Output, exactly as written, the lines below starting at the line containing "[1:30.23-1:31.13]" and ending at the line containing "Lip reading: for the last 40 years?". Drop the pictures and keep both end lines.

MATERIAL SHOWN:
╭──
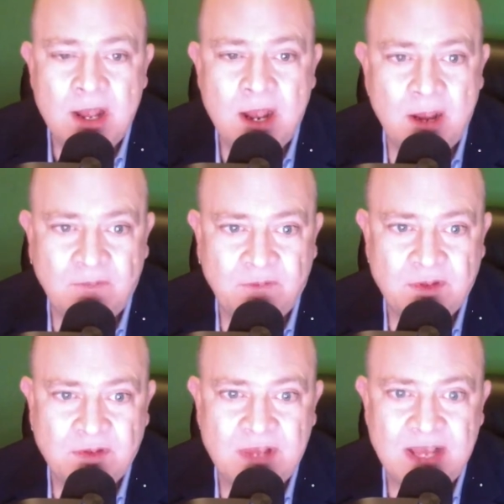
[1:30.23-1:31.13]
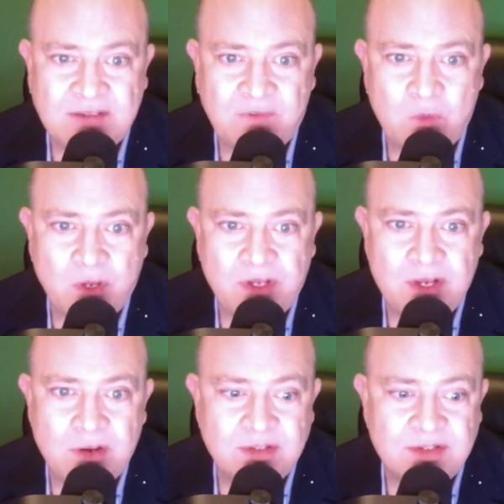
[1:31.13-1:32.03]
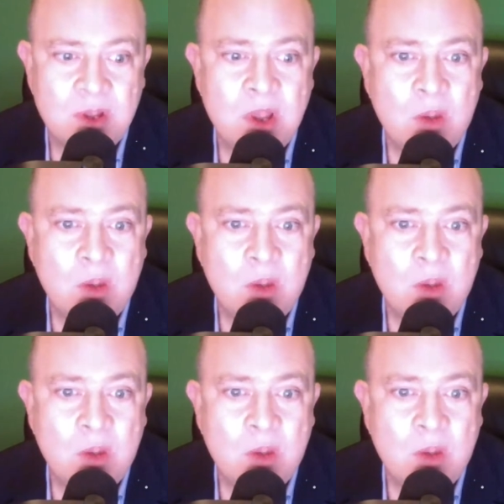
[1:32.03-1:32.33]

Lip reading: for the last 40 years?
╰──
╭──
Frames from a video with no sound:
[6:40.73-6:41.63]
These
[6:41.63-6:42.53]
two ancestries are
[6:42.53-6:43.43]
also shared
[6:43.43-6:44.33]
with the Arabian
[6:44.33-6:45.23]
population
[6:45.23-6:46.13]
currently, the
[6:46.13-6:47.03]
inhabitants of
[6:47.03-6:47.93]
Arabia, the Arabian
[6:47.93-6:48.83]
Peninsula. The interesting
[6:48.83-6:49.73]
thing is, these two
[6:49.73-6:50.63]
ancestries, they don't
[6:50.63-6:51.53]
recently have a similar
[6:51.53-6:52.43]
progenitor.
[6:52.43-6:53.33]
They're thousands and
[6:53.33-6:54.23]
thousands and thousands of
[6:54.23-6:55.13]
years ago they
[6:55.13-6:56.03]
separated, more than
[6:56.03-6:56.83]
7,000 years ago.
╰──
WRITTEN ANSWER:
[1:30.23-1:31.13]
[1:31.13-1:32.03]
[1:32.03-1:32.33]

Lip reading: for the last 40 years?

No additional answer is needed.